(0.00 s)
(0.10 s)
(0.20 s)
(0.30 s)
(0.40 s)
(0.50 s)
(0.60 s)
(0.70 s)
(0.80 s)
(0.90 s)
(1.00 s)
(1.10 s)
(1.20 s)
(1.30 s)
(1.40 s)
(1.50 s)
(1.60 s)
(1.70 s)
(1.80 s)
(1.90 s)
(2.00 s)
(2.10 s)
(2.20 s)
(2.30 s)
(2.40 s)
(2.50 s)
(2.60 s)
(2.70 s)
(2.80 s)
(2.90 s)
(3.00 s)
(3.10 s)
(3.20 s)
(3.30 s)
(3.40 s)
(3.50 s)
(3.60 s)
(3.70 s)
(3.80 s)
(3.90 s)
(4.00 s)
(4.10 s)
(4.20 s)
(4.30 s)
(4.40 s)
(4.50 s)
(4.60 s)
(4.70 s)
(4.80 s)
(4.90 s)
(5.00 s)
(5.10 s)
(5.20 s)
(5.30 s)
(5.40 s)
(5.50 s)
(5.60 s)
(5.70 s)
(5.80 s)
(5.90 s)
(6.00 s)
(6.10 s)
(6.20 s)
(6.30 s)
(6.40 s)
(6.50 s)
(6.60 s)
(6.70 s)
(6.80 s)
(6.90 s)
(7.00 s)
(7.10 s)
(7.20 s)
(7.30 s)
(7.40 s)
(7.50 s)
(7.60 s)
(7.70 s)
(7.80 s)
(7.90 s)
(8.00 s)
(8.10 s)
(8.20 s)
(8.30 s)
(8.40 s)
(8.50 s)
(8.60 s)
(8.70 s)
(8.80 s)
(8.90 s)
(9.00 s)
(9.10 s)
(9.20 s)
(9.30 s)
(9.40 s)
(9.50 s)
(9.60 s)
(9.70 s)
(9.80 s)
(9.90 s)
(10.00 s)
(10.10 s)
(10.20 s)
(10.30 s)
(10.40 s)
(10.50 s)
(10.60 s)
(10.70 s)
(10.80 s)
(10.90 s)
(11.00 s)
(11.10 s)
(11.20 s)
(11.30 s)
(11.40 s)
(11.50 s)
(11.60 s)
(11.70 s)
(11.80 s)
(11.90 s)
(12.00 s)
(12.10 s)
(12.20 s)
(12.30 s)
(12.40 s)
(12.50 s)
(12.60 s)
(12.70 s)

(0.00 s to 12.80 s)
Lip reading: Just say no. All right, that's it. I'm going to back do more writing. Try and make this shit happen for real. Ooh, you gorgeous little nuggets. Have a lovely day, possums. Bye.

### REQUIRED ACTION
Repeat the records word for word.

### EXPECTED ANSWER
(0.00 s)
(0.10 s)
(0.20 s)
(0.30 s)
(0.40 s)
(0.50 s)
(0.60 s)
(0.70 s)
(0.80 s)
(0.90 s)
(1.00 s)
(1.10 s)
(1.20 s)
(1.30 s)
(1.40 s)
(1.50 s)
(1.60 s)
(1.70 s)
(1.80 s)
(1.90 s)
(2.00 s)
(2.10 s)
(2.20 s)
(2.30 s)
(2.40 s)
(2.50 s)
(2.60 s)
(2.70 s)
(2.80 s)
(2.90 s)
(3.00 s)
(3.10 s)
(3.20 s)
(3.30 s)
(3.40 s)
(3.50 s)
(3.60 s)
(3.70 s)
(3.80 s)
(3.90 s)
(4.00 s)
(4.10 s)
(4.20 s)
(4.30 s)
(4.40 s)
(4.50 s)
(4.60 s)
(4.70 s)
(4.80 s)
(4.90 s)
(5.00 s)
(5.10 s)
(5.20 s)
(5.30 s)
(5.40 s)
(5.50 s)
(5.60 s)
(5.70 s)
(5.80 s)
(5.90 s)
(6.00 s)
(6.10 s)
(6.20 s)
(6.30 s)
(6.40 s)
(6.50 s)
(6.60 s)
(6.70 s)
(6.80 s)
(6.90 s)
(7.00 s)
(7.10 s)
(7.20 s)
(7.30 s)
(7.40 s)
(7.50 s)
(7.60 s)
(7.70 s)
(7.80 s)
(7.90 s)
(8.00 s)
(8.10 s)
(8.20 s)
(8.30 s)
(8.40 s)
(8.50 s)
(8.60 s)
(8.70 s)
(8.80 s)
(8.90 s)
(9.00 s)
(9.10 s)
(9.20 s)
(9.30 s)
(9.40 s)
(9.50 s)
(9.60 s)
(9.70 s)
(9.80 s)
(9.90 s)
(10.00 s)
(10.10 s)
(10.20 s)
(10.30 s)
(10.40 s)
(10.50 s)
(10.60 s)
(10.70 s)
(10.80 s)
(10.90 s)
(11.00 s)
(11.10 s)
(11.20 s)
(11.30 s)
(11.40 s)
(11.50 s)
(11.60 s)
(11.70 s)
(11.80 s)
(11.90 s)
(12.00 s)
(12.10 s)
(12.20 s)
(12.30 s)
(12.40 s)
(12.50 s)
(12.60 s)
(12.70 s)

(0.00 s to 12.80 s)
Lip reading: Just say no. All right, that's it. I'm going to back do more writing. Try and make this shit happen for real. Ooh, you gorgeous little nuggets. Have a lovely day, possums. Bye.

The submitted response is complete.